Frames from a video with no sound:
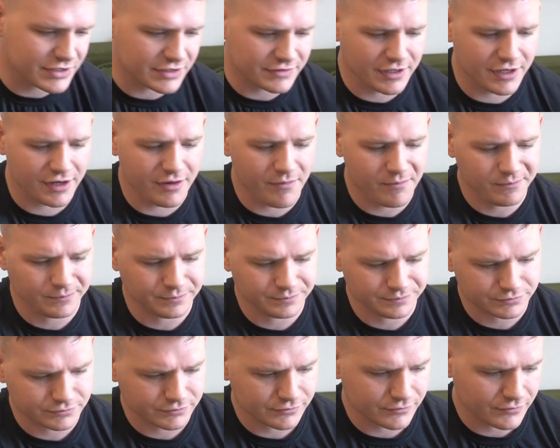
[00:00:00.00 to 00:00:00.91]
I think.
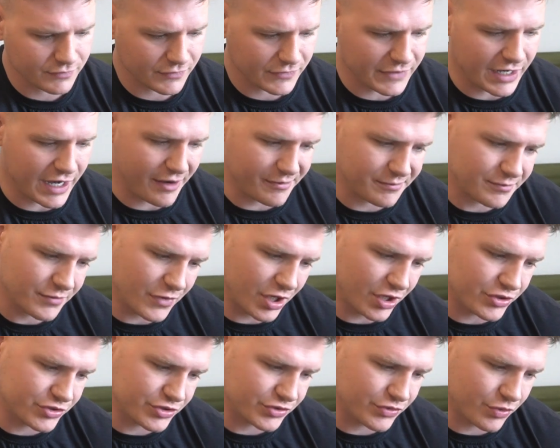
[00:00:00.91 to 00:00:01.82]
Yeah,
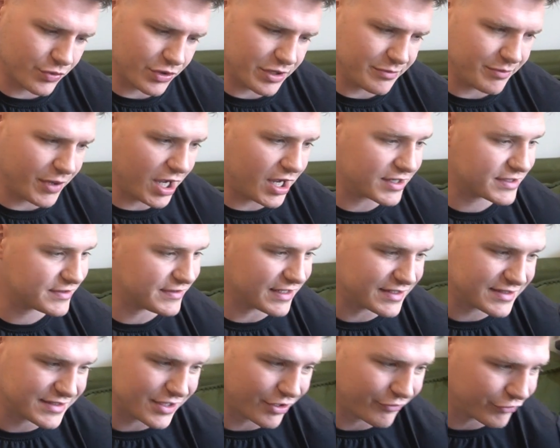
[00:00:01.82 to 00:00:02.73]
120 bucks. They
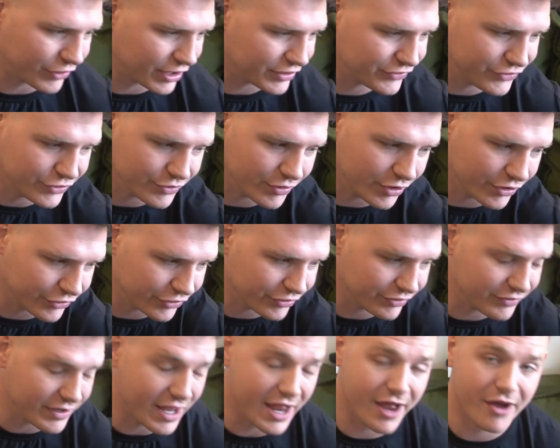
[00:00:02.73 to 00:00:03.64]
sell for like
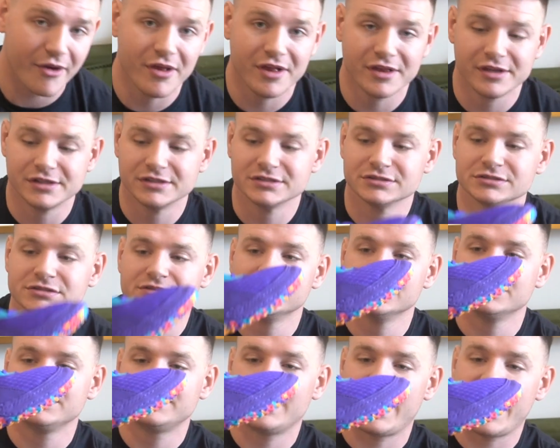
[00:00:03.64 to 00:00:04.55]
200 now.
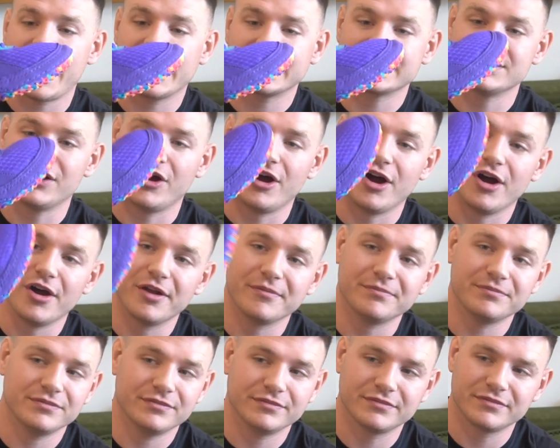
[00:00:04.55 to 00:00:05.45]
Tags
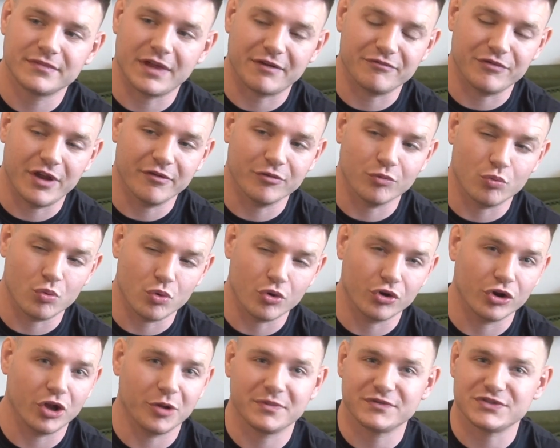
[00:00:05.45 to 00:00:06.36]
on. I've never
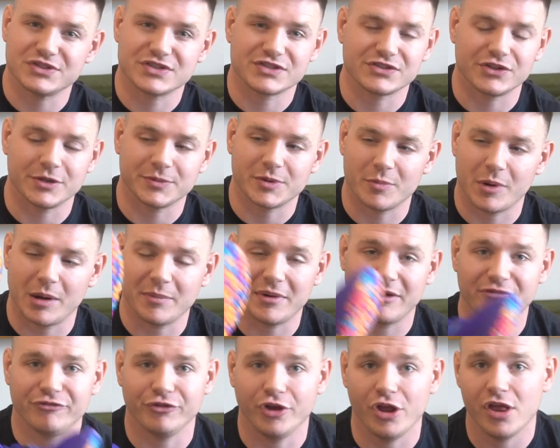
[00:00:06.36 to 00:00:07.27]
worn them. Just slipped them on
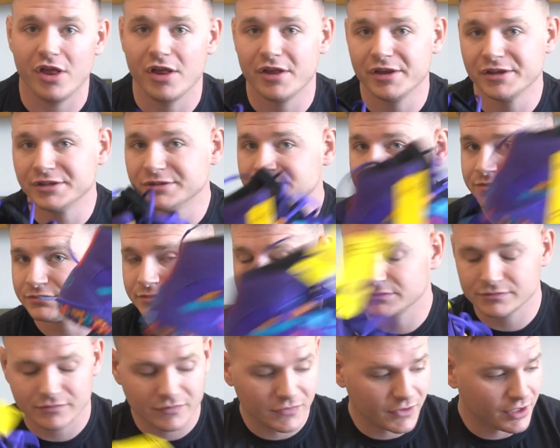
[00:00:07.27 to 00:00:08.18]
my foot.
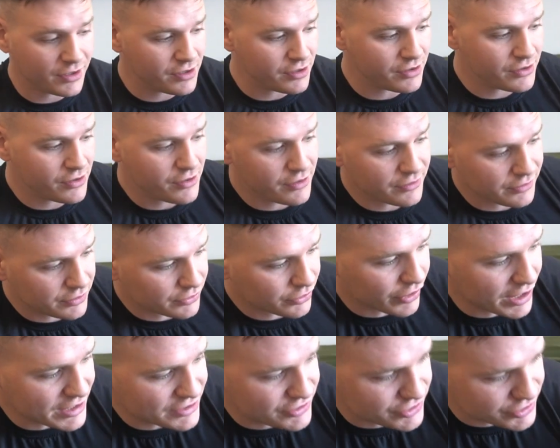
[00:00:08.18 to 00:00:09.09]

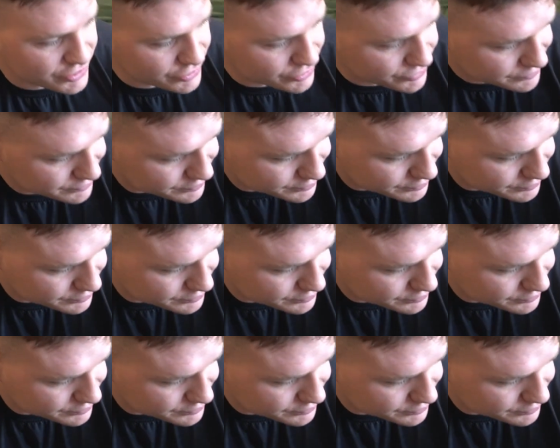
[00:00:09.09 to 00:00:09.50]
Great shoe.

::::::::

▸ GOAL OF THE EXERCISE: Pictures are to be left out; the answer must otherwise be exactly the lines from the one with "[00:00:04.55 to 00:00:05.45]" through the final line of the entries above, both included.

▸ ANSWER SECTION:
[00:00:04.55 to 00:00:05.45]
Tags
[00:00:05.45 to 00:00:06.36]
on. I've never
[00:00:06.36 to 00:00:07.27]
worn them. Just slipped them on
[00:00:07.27 to 00:00:08.18]
my foot.
[00:00:08.18 to 00:00:09.09]

[00:00:09.09 to 00:00:09.50]
Great shoe.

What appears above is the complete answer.